Reversible binding of hemoglobin to band 3 constitutes the molecular switch that mediates O2 regulation of erythrocyte properties.

作者信息

Chu Haiyan, McKenna Mary M, Krump Nathan A, Zheng Suilan, Mendelsohn Laurel, Thein Swee Lay, Garrett Lisa J, Bodine David M, Low Philip S

机构信息

Department of Chemistry, Purdue University, West Lafayette, IN; and.

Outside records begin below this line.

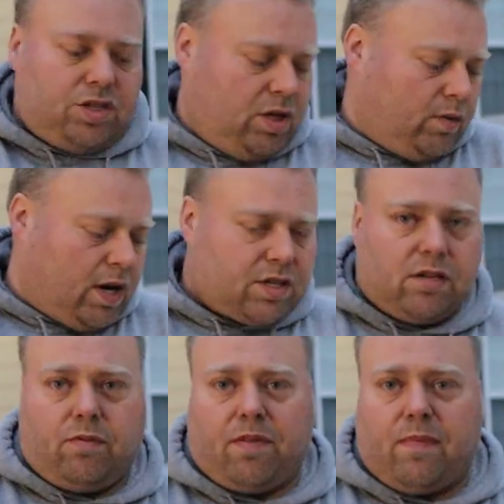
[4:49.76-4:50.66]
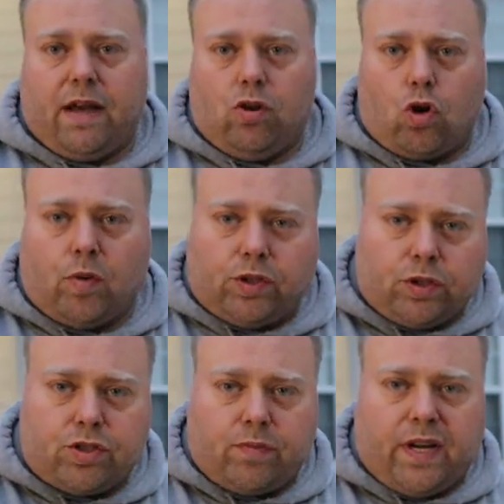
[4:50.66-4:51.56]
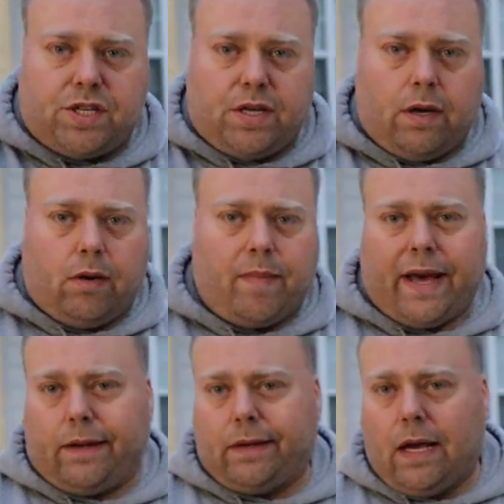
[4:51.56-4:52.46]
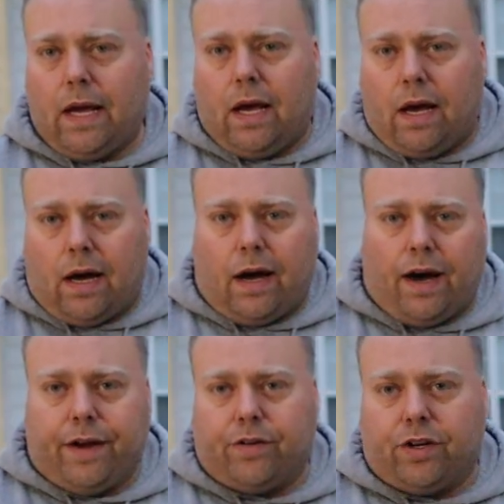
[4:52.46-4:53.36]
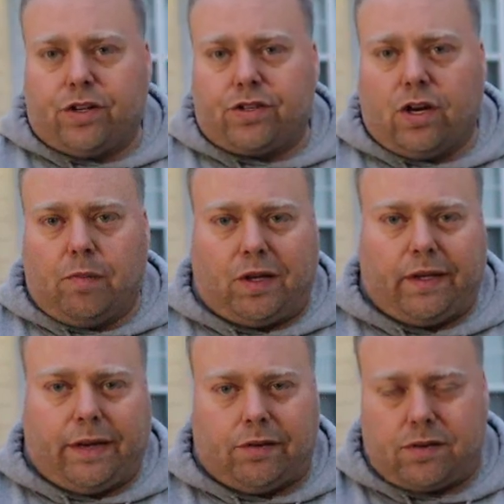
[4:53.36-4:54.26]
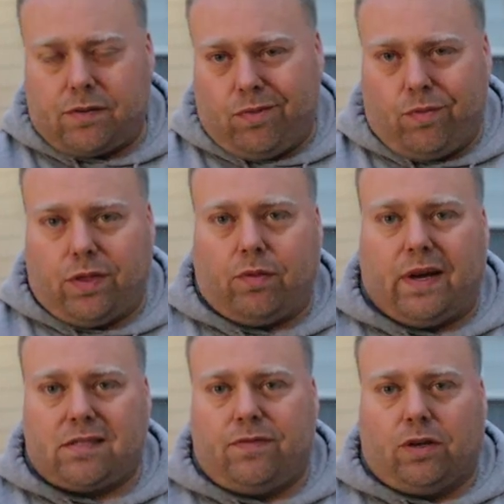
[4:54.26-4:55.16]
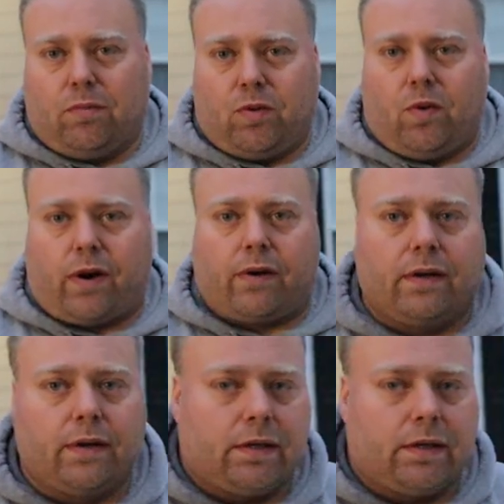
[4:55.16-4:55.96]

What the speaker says: G-Wash with my normal dilution ratio, about 100 or so milliliters with the rest filled up with water.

Genetics and Molecular Biology Branch, National Human Genome Research Institute.

出版信息

Blood. 2016 Dec 8;128(23):2708-2716. doi: 10.1182/blood-2016-01-692079. Epub 2016 Sep 29.

Abstract

Functional studies have shown that the oxygenation state of the erythrocyte regulates many important pathways, including glucose metabolism, membrane mechanical stability, and cellular adenosine triphosphate (ATP) release. Deoxyhemoglobin (deoxyHb), but not oxyhemoglobin, binds avidly and reversibly to band 3, the major erythrocyte membrane protein. Because band 3 associates with multiple metabolic, solute transport, signal transduction, and structural proteins, the hypothesis naturally arises that the O-dependent regulation of erythrocyte properties might be mediated by the reversible association of deoxyHb with band 3. To explore whether the band 3-deoxyHb interaction constitutes a "molecular switch" for regulating erythrocyte biology, we have generated transgenic mice with mutations in the deoxyHb-binding domain of band 3. One strain of mouse contains a "humanized" band 3 in which the N-terminal 45 residues of mouse band 3 are replaced by the homologous sequence from human band 3, including the normal human band 3 deoxyHb-binding site. The second mouse contains the same substitution as the first, except the deoxyHb site on band 3 (residues 12-23) has been deleted. Comparison of these animals with wild-type mice demonstrates that the following erythrocyte properties are controlled by the O-dependent association of hemoglobin with band 3: (1) assembly of a glycolytic enzyme complex on the erythrocyte membrane which is associated with a shift in glucose metabolism between the pentose phosphate pathway and glycolysis, (2) interaction of ankyrin with band 3 and the concomitant regulation of erythrocyte membrane stability, and (3) release of ATP from the red cell which has been linked to vasodilation.

摘要

功能研究表明,红细胞的氧合状态调节着许多重要途径,包括葡萄糖代谢、膜机械稳定性和细胞三磷酸腺苷(ATP)释放。脱氧血红蛋白(deoxyHb)而非氧合血红蛋白能与红细胞主要膜蛋白带3紧密且可逆地结合。由于带3与多种代谢、溶质转运、信号转导和结构蛋白相关联,自然而然地产生了这样一种假说,即红细胞特性的氧依赖性调节可能是由脱氧血红蛋白与带3的可逆结合介导的。为了探究带3 - 脱氧血红蛋白的相互作用是否构成调节红细胞生物学的“分子开关”,我们培育了带3的脱氧血红蛋白结合结构域发生突变的转基因小鼠。一种小鼠品系含有“人源化”的带3,其中小鼠带3的N端45个残基被人带3的同源序列取代,包括正常人带3的脱氧血红蛋白结合位点。第二种小鼠与第一种含有相同的取代,但带3上的脱氧血红蛋白结合位点(第12 - 23位残基)已被删除。将这些动物与野生型小鼠进行比较表明,以下红细胞特性受血红蛋白与带3的氧依赖性结合控制:(1)红细胞膜上糖酵解酶复合物的组装,这与磷酸戊糖途径和糖酵解之间葡萄糖代谢的转变相关;(2)锚蛋白与带3的相互作用以及随之而来的红细胞膜稳定性调节;(3)红细胞中与血管舒张相关的ATP释放。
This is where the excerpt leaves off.